Навстречу из сторожки, шаркая стоптанными сапогами, вышел дядька. Пожилой, с засаленным воротником рубахи и небритым подбородком. От него за версту несло махоркой. И сразу вспомнилось: Спиридоныч. Не самый худший мужик, судя по памяти Сени.
Он лениво прищурился, глядя на меня, а потом заметил повязку. Лицо его не изменило выражения: ни сочувствия, ни удивления. Подумаешь, еще один из города с набитой мордой. Не первый и не последний…
— Опять? — буркнул он. — А ну, пошли, покажем тебя немцу нашему, пока не ушел!
Спиридоныч схватил меня за тощий локоть и потащил внутрь. Мы углубились в гулкие, холодные коридоры, и в нос ударил концентрированный дух казенного заведения.

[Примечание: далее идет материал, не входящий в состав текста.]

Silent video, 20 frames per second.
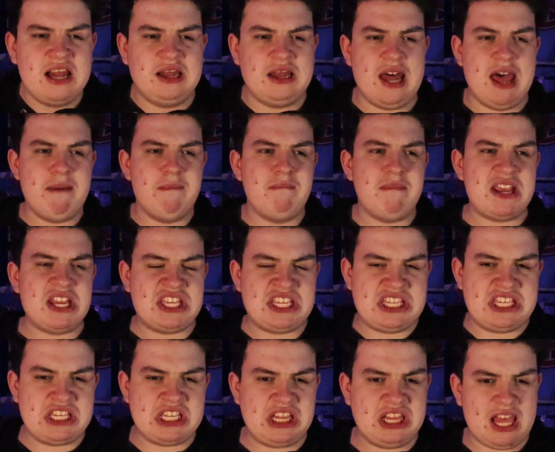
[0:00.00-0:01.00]
Let me
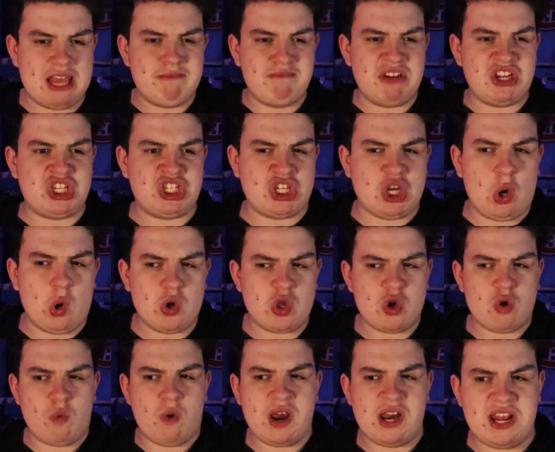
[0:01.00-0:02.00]
show
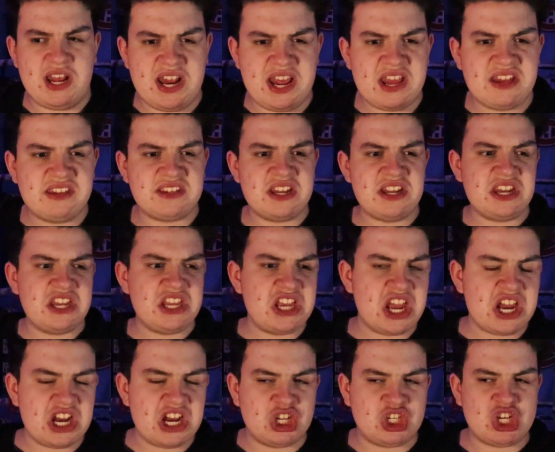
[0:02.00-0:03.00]
you what it is in
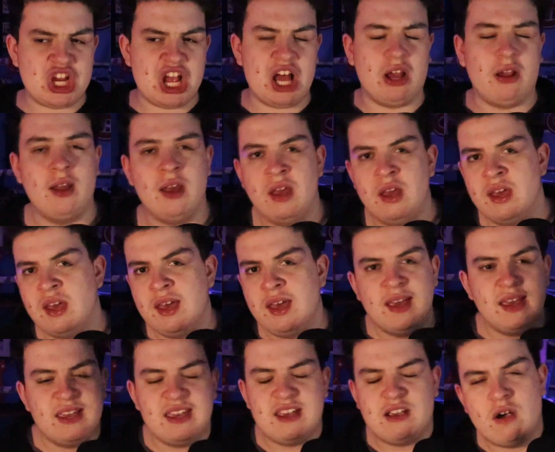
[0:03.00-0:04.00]
the NHL.
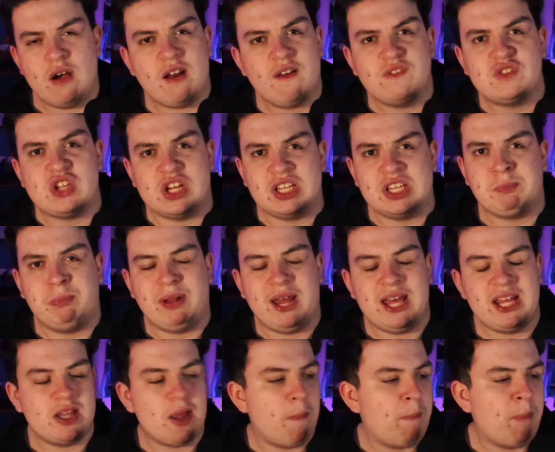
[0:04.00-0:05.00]
He could have just
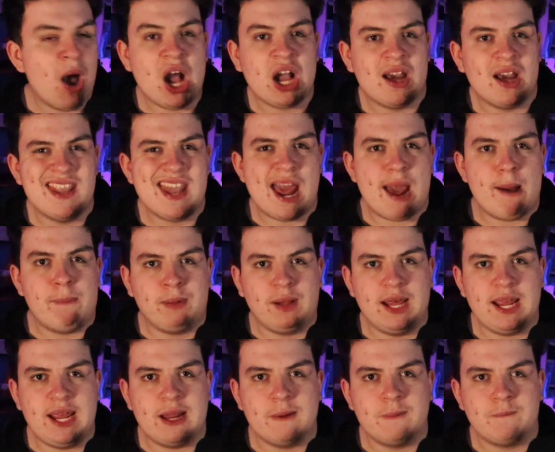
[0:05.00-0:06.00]
played the puck on that
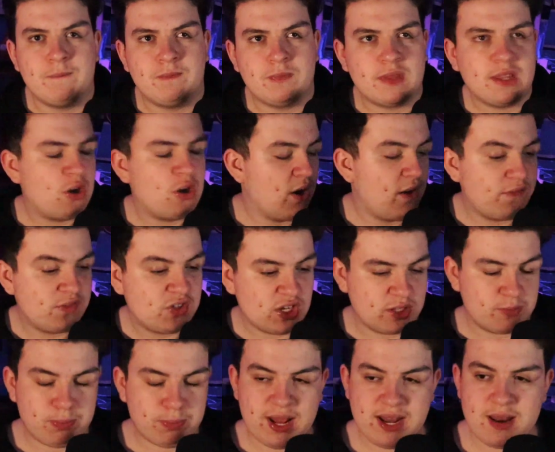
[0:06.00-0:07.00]
play. He could have
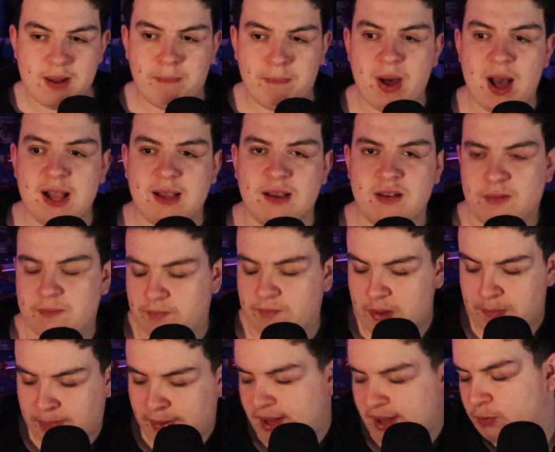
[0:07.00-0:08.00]
just played the puck.
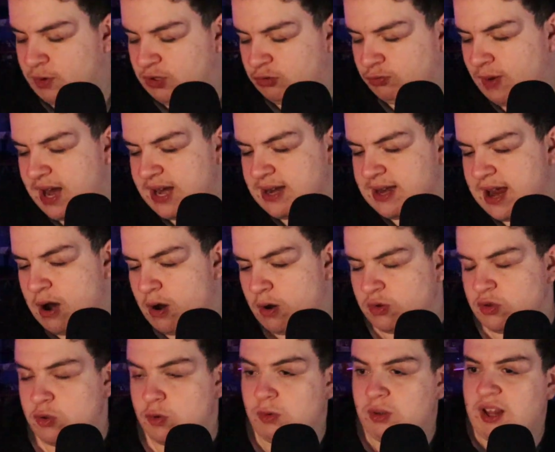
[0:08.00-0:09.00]
The puck was right
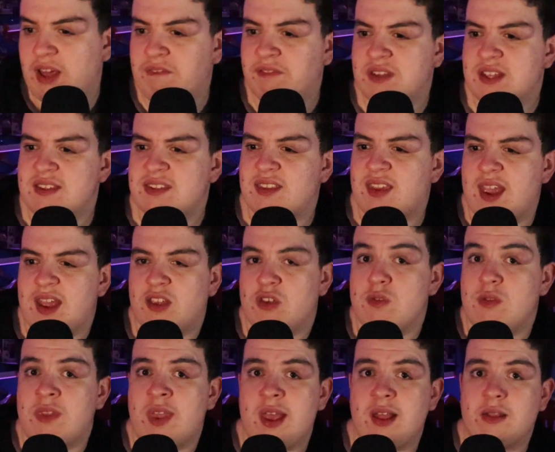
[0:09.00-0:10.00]
there. You lift the stick,
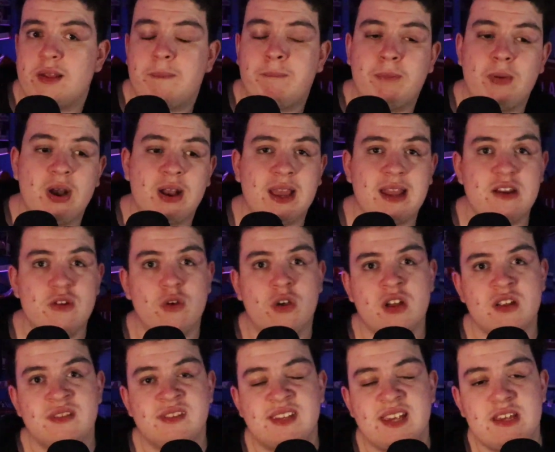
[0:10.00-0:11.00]
you take the puck, and you
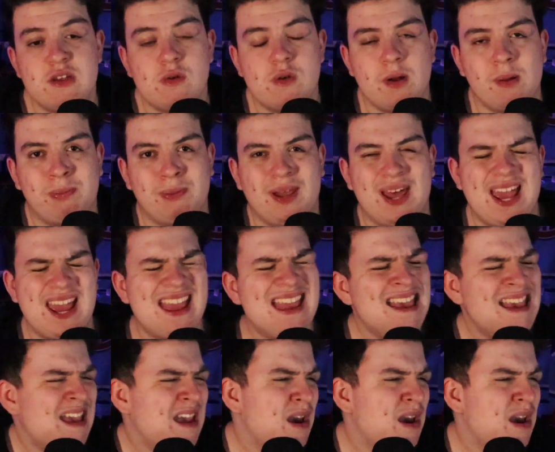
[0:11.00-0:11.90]
continue to play.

А через минуту он уже втолкнул меня в «лазарет», в котором стояли несколько пустых железных коек, накрытых серыми одеялами.
Дверь снова скрипнула, и на пороге появился лекарь. Даже если бы не проговорка Спиридоныча, я бы все равно сразу понял, что он немец. Все как с картинки: аккуратный, подтянутый, с венчиком гладко зачесанных седых волос вокруг блестящей лысины и щеточкой усов.
Он кинул на меня короткий брезгливый взгляд.
— Ну-с, показывать, что у нас тут?
Без лишних слов сухими, жесткими пальцами содрал повязку, которую намотал Старка.
— Пфуй! Дикий работа! Вас ист дас фюр айн швайнерай? — зашипел он, разглядывая рану. — Кто это делал? Палач? — И повернулся к Спиридонычу: — Воды! Шнель! И тряпку!
Пока Спиридоныч кряхтя исполнял приказ, немец осматривал меня, как диковинного жука. Его прикосновения были сухие, быстрые, неприятно-четкие. Он быстро простучал мою тощую грудь, послушал дыхание, задрал веки.